Entries taken from a collection
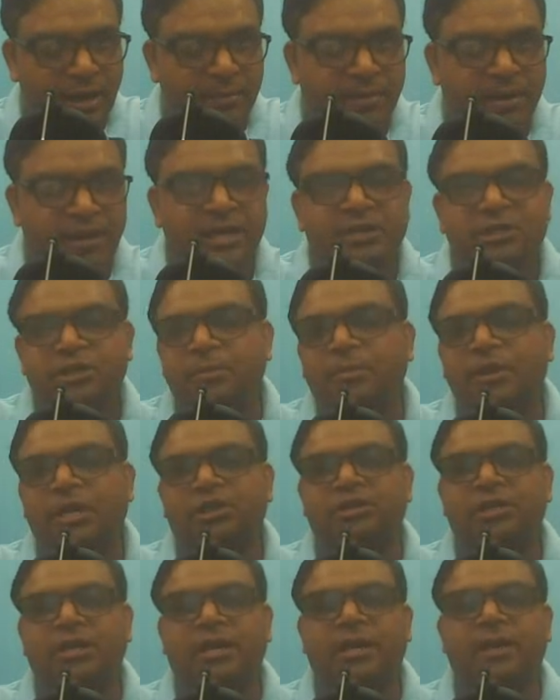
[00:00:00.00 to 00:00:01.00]
हमारे
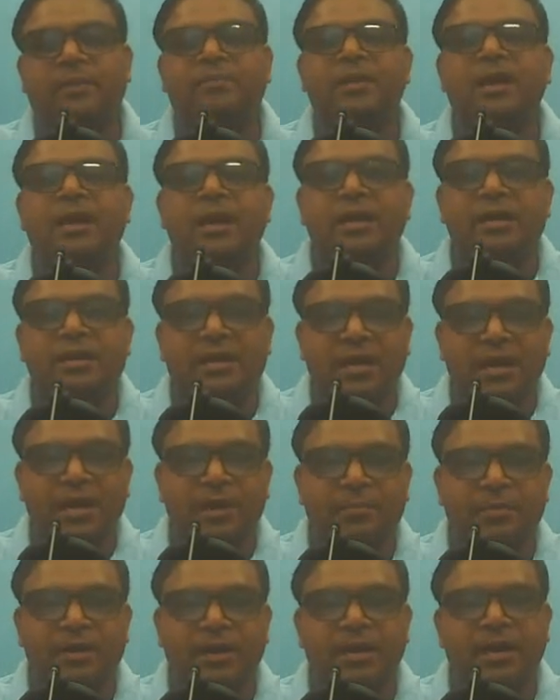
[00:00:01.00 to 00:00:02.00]
सिमुलेशन है ये
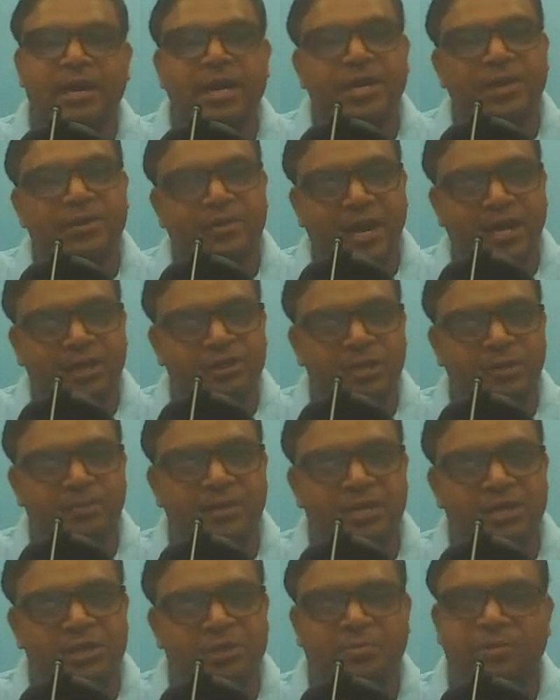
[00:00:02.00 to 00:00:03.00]
हमारे इंट्रैक्शन
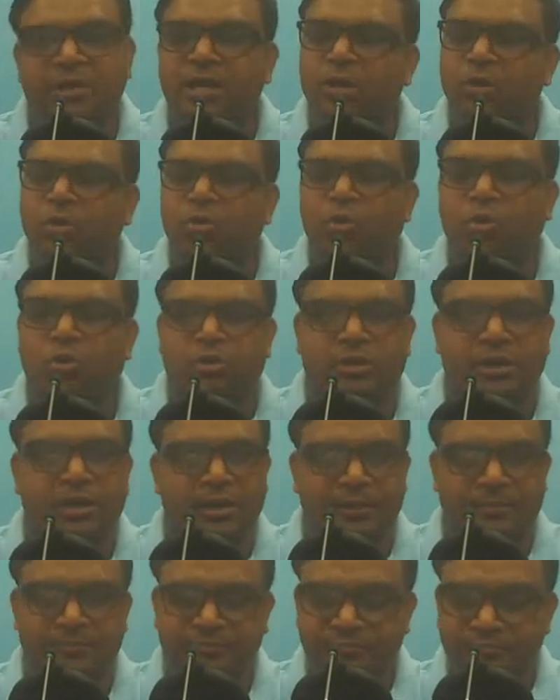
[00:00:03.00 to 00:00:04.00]
बेस्ड भी होते
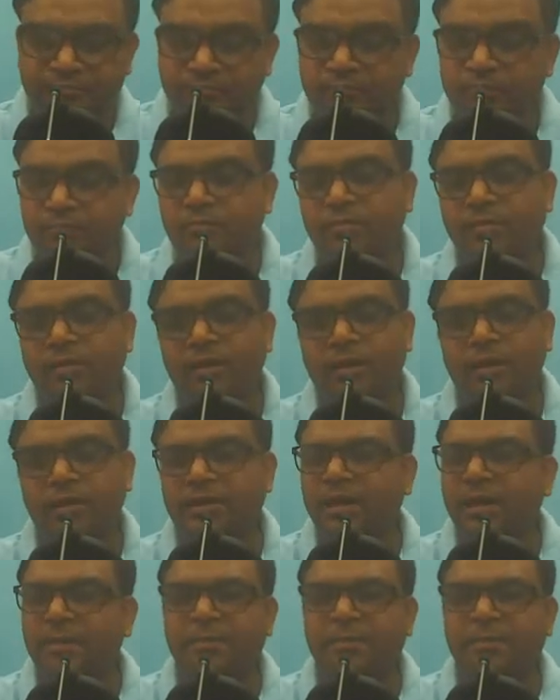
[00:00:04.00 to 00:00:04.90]
हैं ये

◆ What the exercise asks
Set down exactly the lines between the line containing "[00:00:01.00 to 00:00:02.00]" and the end of the records above, both ends included; pictures stay out.

◆ Result
[00:00:01.00 to 00:00:02.00]
सिमुलेशन है ये
[00:00:02.00 to 00:00:03.00]
हमारे इंट्रैक्शन
[00:00:03.00 to 00:00:04.00]
बेस्ड भी होते
[00:00:04.00 to 00:00:04.90]
हैं ये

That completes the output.